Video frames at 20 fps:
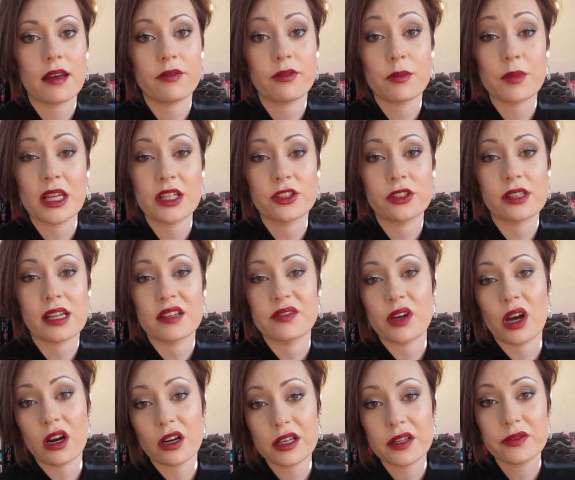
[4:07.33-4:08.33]
from nature that
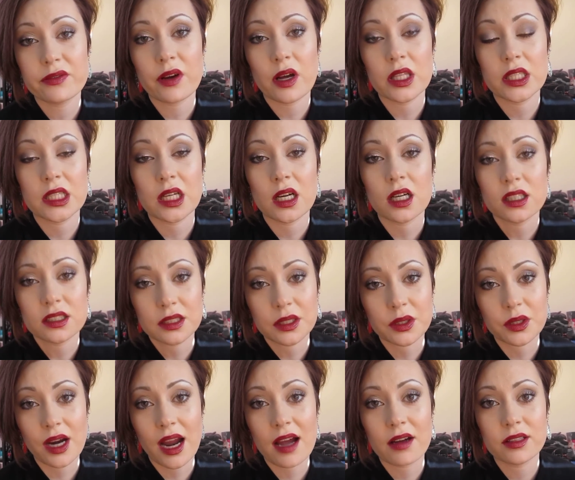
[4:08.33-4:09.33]
have already fallen on the
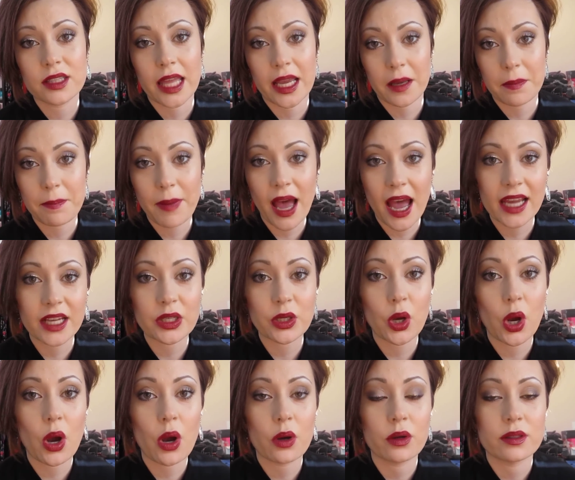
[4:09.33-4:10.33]
ground, like pine
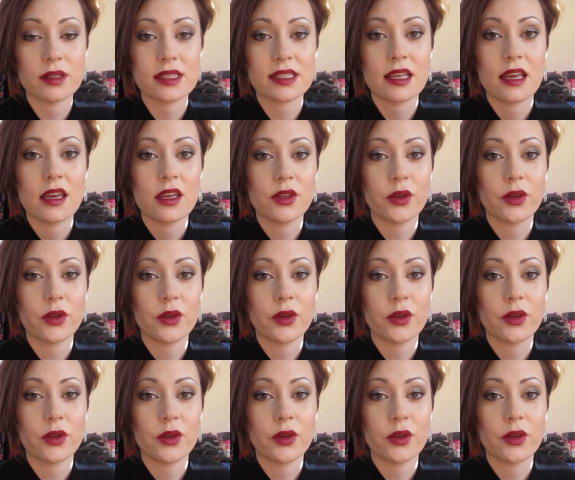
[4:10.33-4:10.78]
cones.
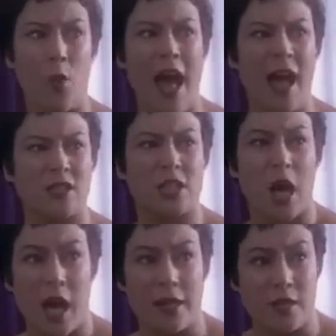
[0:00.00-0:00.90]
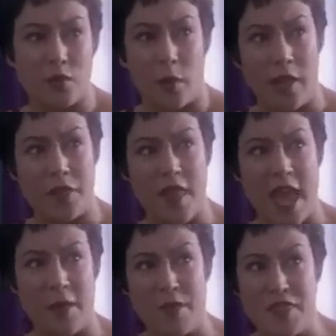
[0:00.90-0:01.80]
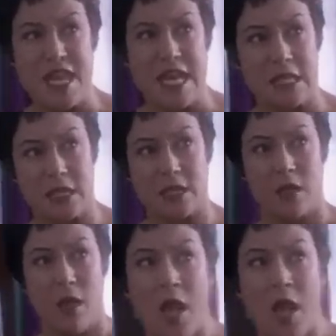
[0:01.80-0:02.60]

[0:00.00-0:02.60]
well, talk is one thing, but this...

_BRIEF:_ The pictures in the entries should be left out; output everything else exactly.

_RESPONSE BELOW:_
Video frames at 20 fps:
[4:07.33-4:08.33]
from nature that
[4:08.33-4:09.33]
have already fallen on the
[4:09.33-4:10.33]
ground, like pine
[4:10.33-4:10.78]
cones.
[0:00.00-0:00.90]
[0:00.90-0:01.80]
[0:01.80-0:02.60]

[0:00.00-0:02.60]
well, talk is one thing, but this...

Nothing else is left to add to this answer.